Cerita Seru: Cinta Yang Tak Pernah Kembali Dengan Utuh
Cinta yang Tak Pernah Kembali Dengan Utuh
Malam itu kelam, sekelam arang yang membakar hati Lin Mei. Salju turun dengan ganas, setiap butirnya terasa seperti pecahan beling yang menghantam kulit. Di tengah hamparan putih tak berujung, berdiri tegak Pagoda Giok yang diselimuti misteri dan sejarah kelam. Di sanalah, di puncak pagoda, Lin Mei berdiri menatap sosok yang dulu sangat dicintainya, kini hanya menyisakan bara kebencian yang membakar.
"Zhao Wei," desis Lin Mei, suaranya serak tertelan angin. "Dulu, aku kira cintamu adalah matahari. Ternyata, itu hanyalah api yang membakarku hingga menjadi abu."

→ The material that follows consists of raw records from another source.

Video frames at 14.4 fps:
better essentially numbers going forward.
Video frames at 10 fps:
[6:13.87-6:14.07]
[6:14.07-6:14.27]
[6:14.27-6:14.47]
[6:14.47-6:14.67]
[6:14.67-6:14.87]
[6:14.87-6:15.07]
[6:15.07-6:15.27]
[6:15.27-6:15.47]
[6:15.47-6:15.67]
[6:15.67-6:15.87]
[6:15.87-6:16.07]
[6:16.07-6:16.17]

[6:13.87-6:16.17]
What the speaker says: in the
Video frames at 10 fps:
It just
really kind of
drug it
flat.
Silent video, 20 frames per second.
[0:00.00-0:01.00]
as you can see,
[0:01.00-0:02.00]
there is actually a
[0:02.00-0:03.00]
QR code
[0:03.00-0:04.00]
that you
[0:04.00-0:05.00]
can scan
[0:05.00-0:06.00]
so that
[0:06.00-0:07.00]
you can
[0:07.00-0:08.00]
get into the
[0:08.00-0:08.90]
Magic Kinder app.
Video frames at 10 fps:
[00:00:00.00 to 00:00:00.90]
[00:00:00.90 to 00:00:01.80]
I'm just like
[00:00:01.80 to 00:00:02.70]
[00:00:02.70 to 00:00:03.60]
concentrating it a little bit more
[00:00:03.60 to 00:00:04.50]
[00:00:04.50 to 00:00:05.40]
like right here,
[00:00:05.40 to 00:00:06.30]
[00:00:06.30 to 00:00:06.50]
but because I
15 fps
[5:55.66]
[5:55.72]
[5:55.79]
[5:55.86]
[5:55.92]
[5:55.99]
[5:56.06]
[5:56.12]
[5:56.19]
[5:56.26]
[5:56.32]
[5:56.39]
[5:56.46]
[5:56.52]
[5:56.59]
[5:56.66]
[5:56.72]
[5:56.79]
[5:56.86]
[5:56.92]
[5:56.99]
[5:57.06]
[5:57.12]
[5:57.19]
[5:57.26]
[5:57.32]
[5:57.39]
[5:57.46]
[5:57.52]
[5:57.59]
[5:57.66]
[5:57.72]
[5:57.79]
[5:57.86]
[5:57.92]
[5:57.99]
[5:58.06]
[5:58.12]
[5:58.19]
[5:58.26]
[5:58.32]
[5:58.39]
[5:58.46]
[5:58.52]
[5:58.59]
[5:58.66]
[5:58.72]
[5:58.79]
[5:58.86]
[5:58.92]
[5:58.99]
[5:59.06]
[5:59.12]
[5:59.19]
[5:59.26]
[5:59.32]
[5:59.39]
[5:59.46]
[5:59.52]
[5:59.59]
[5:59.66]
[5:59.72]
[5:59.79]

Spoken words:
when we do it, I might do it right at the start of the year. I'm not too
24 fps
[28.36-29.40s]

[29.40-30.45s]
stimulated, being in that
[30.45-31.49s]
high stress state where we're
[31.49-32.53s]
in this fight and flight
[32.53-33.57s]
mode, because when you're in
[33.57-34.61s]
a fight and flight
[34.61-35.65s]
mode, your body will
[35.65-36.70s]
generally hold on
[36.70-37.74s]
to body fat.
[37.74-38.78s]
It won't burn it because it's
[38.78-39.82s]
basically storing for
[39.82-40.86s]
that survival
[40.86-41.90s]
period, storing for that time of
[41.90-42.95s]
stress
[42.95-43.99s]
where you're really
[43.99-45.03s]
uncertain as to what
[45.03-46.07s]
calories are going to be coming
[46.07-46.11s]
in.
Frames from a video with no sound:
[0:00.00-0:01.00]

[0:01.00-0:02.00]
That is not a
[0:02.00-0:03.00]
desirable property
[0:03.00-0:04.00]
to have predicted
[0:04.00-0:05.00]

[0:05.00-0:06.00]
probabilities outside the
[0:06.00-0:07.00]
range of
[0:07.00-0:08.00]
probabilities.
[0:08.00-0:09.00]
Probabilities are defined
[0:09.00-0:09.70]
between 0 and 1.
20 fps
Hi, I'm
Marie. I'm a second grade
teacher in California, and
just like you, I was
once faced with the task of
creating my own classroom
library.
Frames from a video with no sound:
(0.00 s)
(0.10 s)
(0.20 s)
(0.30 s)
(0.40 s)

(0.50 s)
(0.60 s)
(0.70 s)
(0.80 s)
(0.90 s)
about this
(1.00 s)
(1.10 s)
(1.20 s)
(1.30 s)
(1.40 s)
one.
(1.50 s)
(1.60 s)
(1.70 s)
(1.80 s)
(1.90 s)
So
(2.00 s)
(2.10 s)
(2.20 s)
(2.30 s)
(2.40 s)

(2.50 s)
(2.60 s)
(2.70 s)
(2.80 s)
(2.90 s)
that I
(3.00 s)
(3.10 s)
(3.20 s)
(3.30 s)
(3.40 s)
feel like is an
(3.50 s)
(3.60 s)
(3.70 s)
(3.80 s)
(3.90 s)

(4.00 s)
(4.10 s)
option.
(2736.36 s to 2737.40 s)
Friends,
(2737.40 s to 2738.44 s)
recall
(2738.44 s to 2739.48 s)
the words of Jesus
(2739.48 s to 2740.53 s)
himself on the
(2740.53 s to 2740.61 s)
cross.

Zhao Wei, dengan jubah brokat merah yang kontras dengan salju putih, menatap Lin Mei dengan mata sedingin es. "Lin Mei, jangan naif. Di dunia ini, tidak ada cinta yang abadi. Hanya kekuasaan yang nyata."
Di antara mereka, mengalir sungai kebencian yang tak terucapkan. Dulu, mereka adalah sepasang kekasih yang terikat janji suci di bawah pohon sakura yang bermekaran. Sekarang, mereka adalah musuh bebuyutan yang siap saling menghancurkan. Rahasia lama, terpendam di balik senyum manis dan bisikan cinta, kini siap meledak dan menghancurkan segalanya.
"Kau ingat, Zhao Wei? Malam ketika ayahku dibunuh? Kau bersumpah akan membalaskan dendamnya bersamaku!" Lin Mei meraung, air matanya membeku di pipi. "Tapi kau... KAU YANG MEMBUNUHNYA!"
DARAH memuncrat di atas salju putih, menciptakan lukisan mengerikan yang abadi. Zhao Wei terhuyung, belati perak menancap dalam di dadanya. Lin Mei, dengan tangan gemetar, menarik belati itu. Di sekitarnya, aroma dupa yang membubung ke langit seolah membawa doa dan penyesalan yang tak terhingga.
"Dulu, aku mencintaimu melebihi nyawaku sendiri," bisik Lin Mei, suaranya bergetar. "Sekarang, aku membencimu melebihi kematianmu."
Zhao Wei tersenyum sinis, darah mengalir dari mulutnya. "Kau... terlalu percaya... pada cinta..."
Dengan sisa tenaganya, Zhao Wei mencoba meraih Lin Mei, namun tubuhnya ambruk ke atas salju. Lin Mei menatapnya tanpa ekspresi, hatinya kosong. Janji di atas abu telah ditepati. Dendam telah terbalaskan.
Beberapa saat kemudian, Lin Mei berbalik dan melangkah pergi, meninggalkan Zhao Wei tergeletak di atas salju. Langkahnya ringan, namun jiwanya berat. Kemenangan yang terasa pahit. Balas dendam yang terasa hampa.
Di bawah rembulan pucat, Lin Mei menghilang di antara pepohonan pinus yang membisu, meninggalkan aroma dupa yang menyengat dan noda darah di atas salju yang abadi. Balas dendam yang tenang namun MEMATIKAN telah terlaksana – balasan dari hati yang terlalu lama menunggu.
Namun, saat matahari terbit, bayangan itu kembali muncul di sudut matanya, dan dia menyadari bahwa balas dendam tidak pernah benar-benar bisa membebaskan, karena hantu masa lalu selalu menari di depan mata, menunggunya di setiap sudut kehidupan.
Dan suara bisikan itu, meski sudah lama berlalu, masih terus menghantuinya, "Apa kau yakin... kau tidak akan menyesalinya, Lin Mei?"